Private cord blood banks are not as strictly regulated as public cord blood banks (more on those in a minute). The Food and Drug Administration does not treat a child’s own cord blood cells as a drug. But if cord blood comes from a stranger, as it would from a public bank, it is treated like a drug and carries all the weight that term implies. So with less oversight, private banks can sometimes be lax in the way they collect and store the blood they are paid to save. There have been private bank issues, some exposed by the Wall Street Journal, that include improper handling to preserve biological material and a lack of urgency to freeze the material soon enough.

You Should If You’re Rich
Private cord blood banking sits comfortably in the realm of luxury medicine. If you can pony up for the $2,000ish processing fee and pay a couple hundo a year in storage, on top of the delivery bill from the hospital, then maybe private cord blood banking is worth your peace of mind. But for others, that might seem like a hefty chunk of change, given the currently low probability that you’d ever use the stuff.

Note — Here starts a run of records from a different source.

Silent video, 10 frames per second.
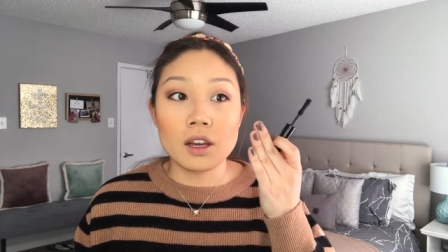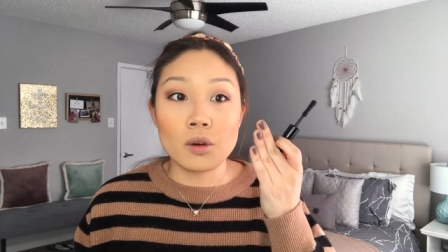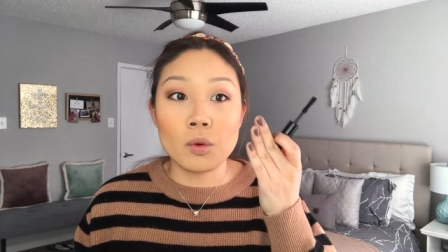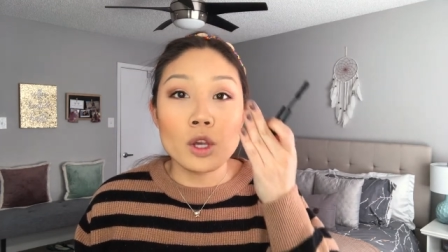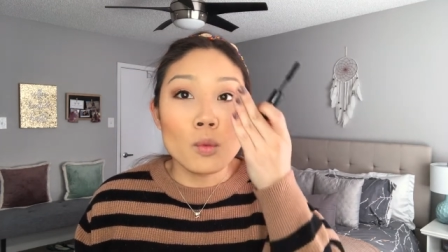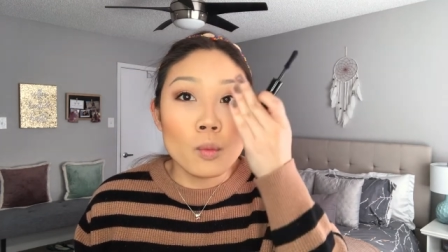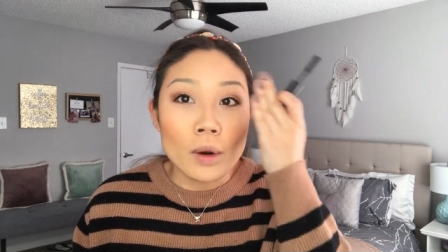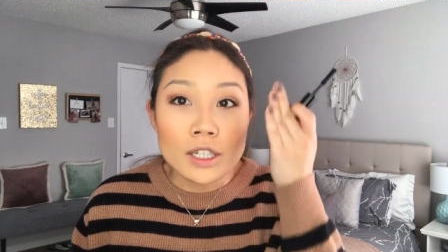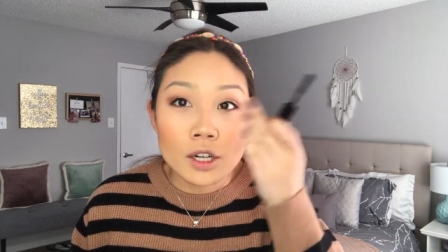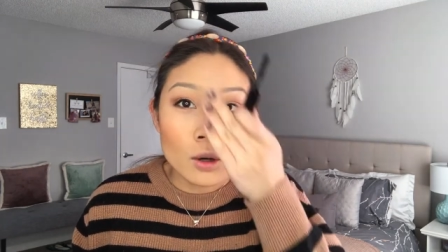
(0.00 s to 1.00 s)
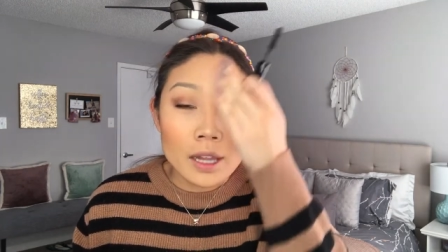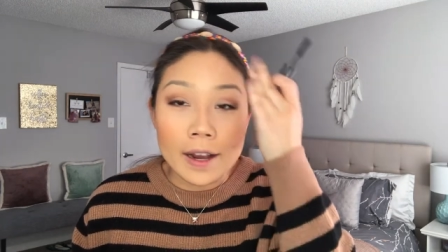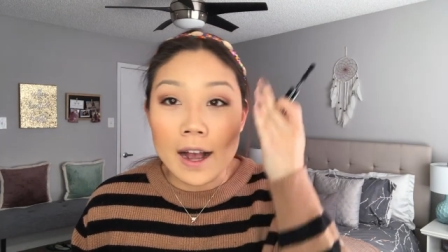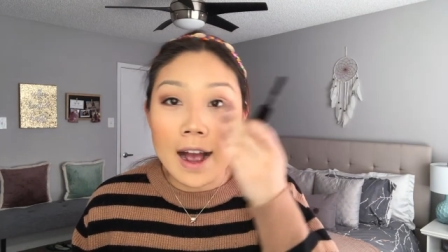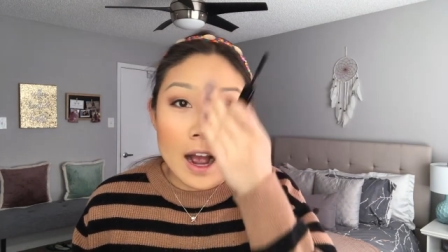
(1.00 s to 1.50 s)
when you went to go,
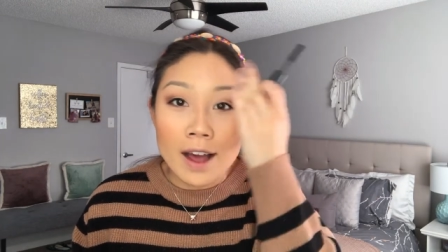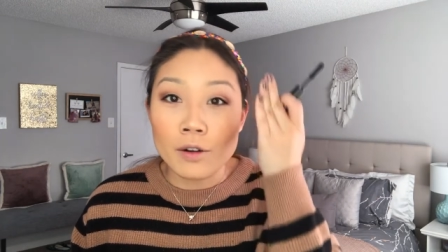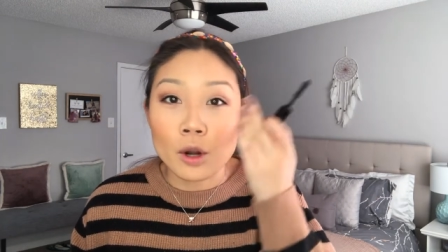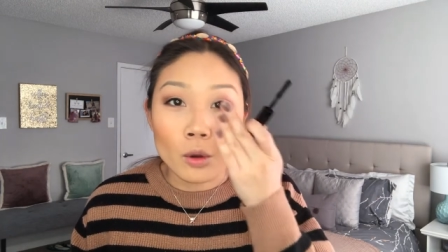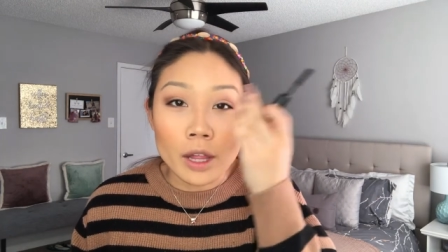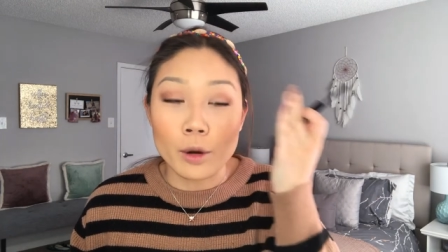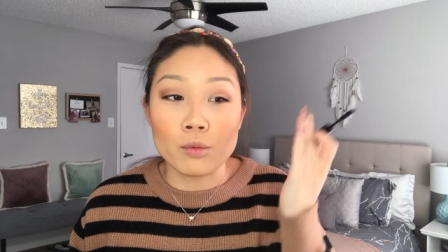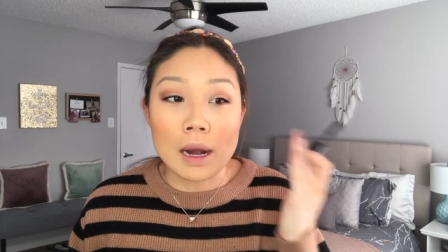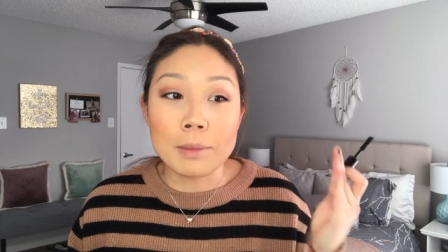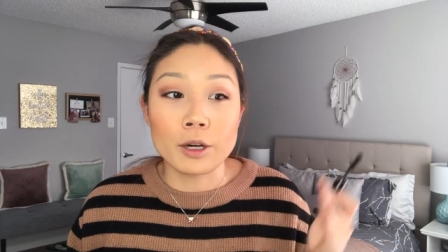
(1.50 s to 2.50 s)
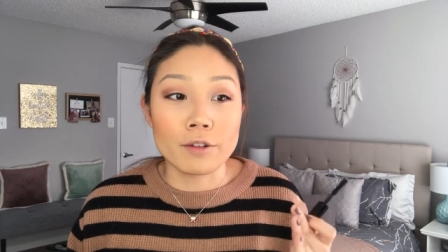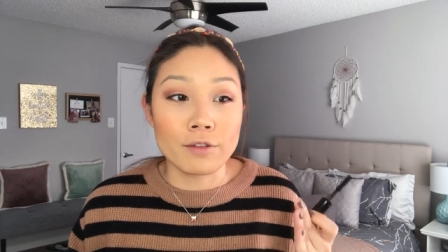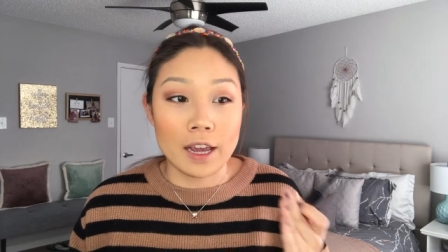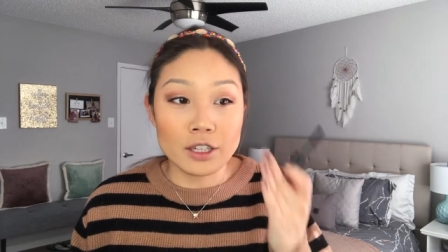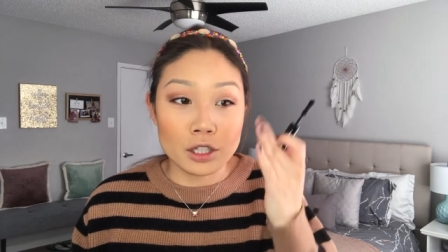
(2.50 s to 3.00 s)
like, I don't know, like rub your
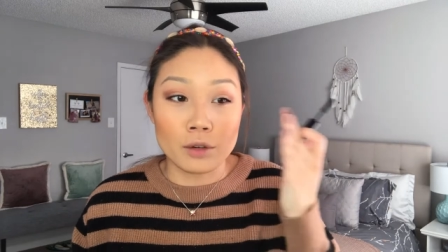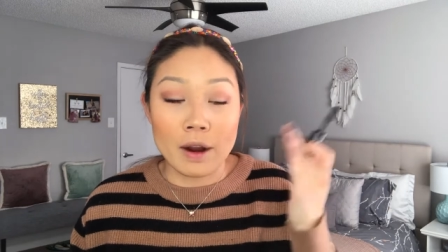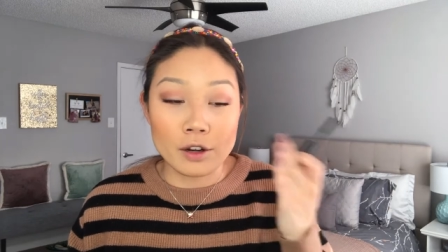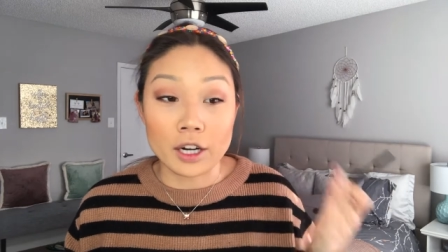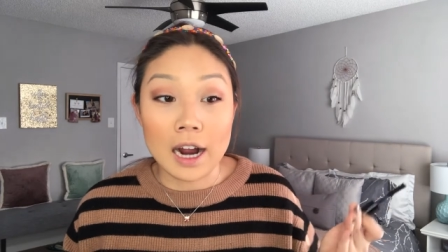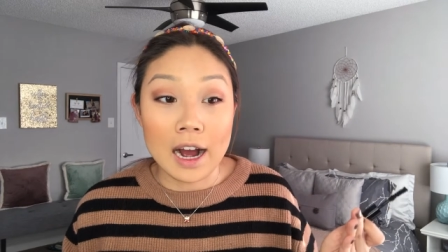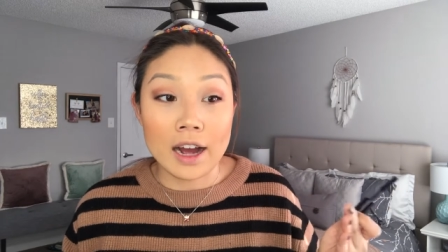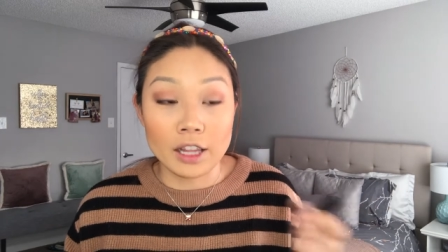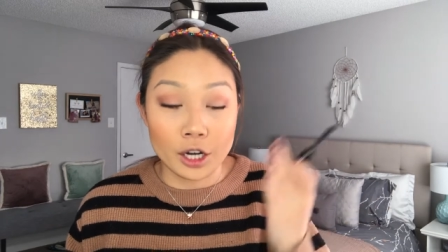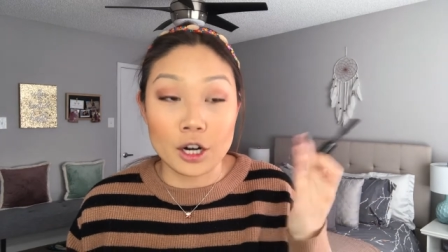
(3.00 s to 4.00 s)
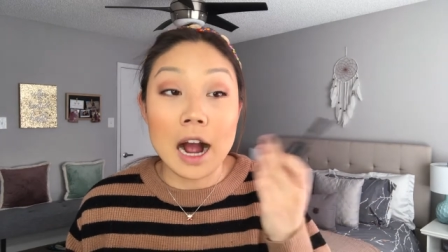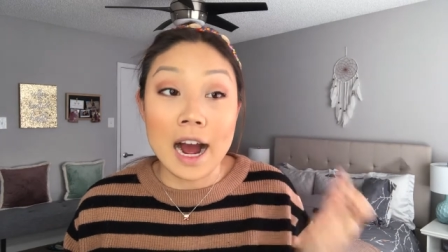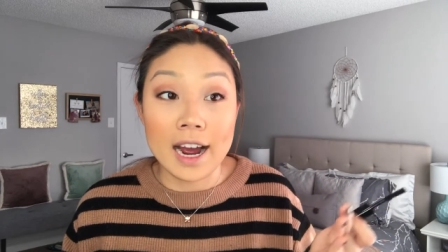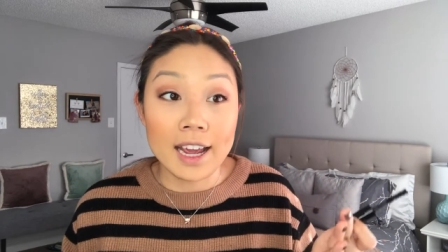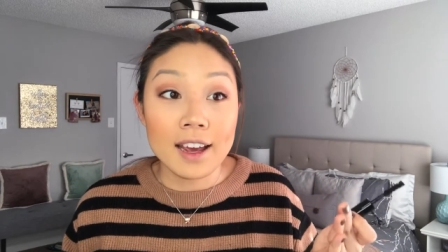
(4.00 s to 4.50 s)
face around your eye, like your
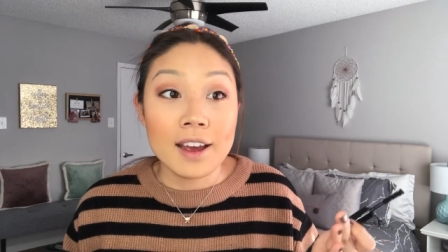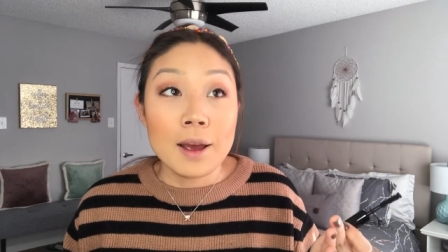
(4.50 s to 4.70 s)
eye,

You Shouldn’t If You’re Poor (See Above)
Or if aren’t into helping people (see below).

You Should If You’re Into Altruism

While cord blood may have a small chance of helping your child or relatives in the future, there is a much greater chance it could help a stranger. There are approved therapies where stem cells from cord blood have been shown to be effective. In public blood banks, your kid’s cord blood could be a match for a stranger and potentially prolong or save a life. In fact, it’s easier to find matching cord blood than it is to find matching bone marrow.

So, In Summary …
If you’re an eternal (and wealthy) optimist, bank your kid’s cord blood. If you’re a kind-hearted do-gooder, give your kid’s cord blood to a public bank. If you’re a skeptical scrooge, just leave the stuff in the delivery room.